Wedge's direction triumphed the most in the film. He came a long way from his beginnings and he wanted to make the film something special. He wanted to make this as an action-adventure epic on the scale of Ben-Hur, Star Wars, Gladiator, and the Lord of the Rings trilogy, and he succeeds it. He doesn't intend it to be cute and I'm grateful that it wasn't; previous action-adventure animated films Titan A.E. and Atlantis had intense situations with childlike supporting characters, thus leaving the films with a poorly identified targeted audience about what's a film's targeted audience and this was not the case for Epic. I liked how he handed with both the characters and actors, and his direction is ingenious and visionary. He can really handle big ambitious epic films with ingenious storytelling on this scale, even if it's an animated film. The epic spectacle is never at the expanse of the story, characters, and the heart of the story.

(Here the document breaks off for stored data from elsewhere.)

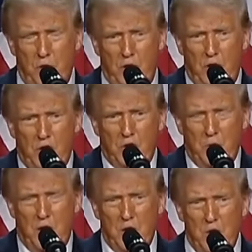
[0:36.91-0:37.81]
Four
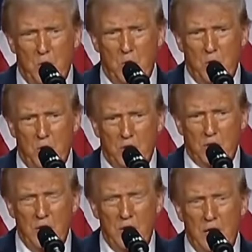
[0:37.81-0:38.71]
years we had no
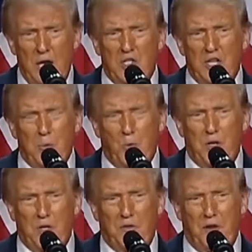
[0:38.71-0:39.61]
wars,
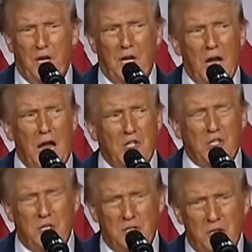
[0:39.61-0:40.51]
except we defeated
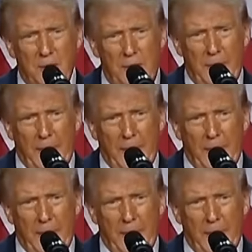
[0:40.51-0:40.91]
ISIS.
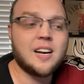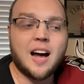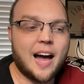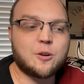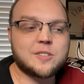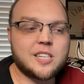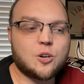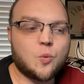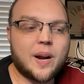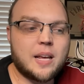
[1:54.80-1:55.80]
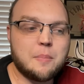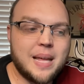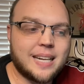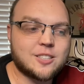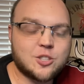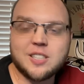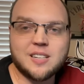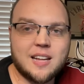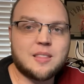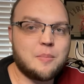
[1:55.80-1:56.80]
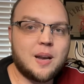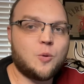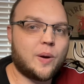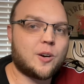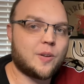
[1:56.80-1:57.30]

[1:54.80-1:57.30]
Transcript: I don't see her winning minutes. She's not the minute winner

Epic goes to prove to people that animated films can also really handle the action-adventure genre as much as live-action films do, just like how Peter Pan, Sleeping Beauty, Akira, Atlantis: The Lost Empire, The Incredibles, and Kung Fu Panda trilogy did. With this film, Blue Sky Studios wanted to prove everyone that they can do so much more than pop culture references, cheap jokes, and unimaginative storytelling. They've not only exceeded that, they surpassed it and beyond. With this film, this is a promising launch of the new Blue Sky Studios, which has declared war on DreamWorks, Disney Animation, and Pixar.
You will be laughing, astonished, amazed, blown away, and inspired, because Epic truly stands out as one of the most surprising film experiences of the year, and could be one of the best films of the year.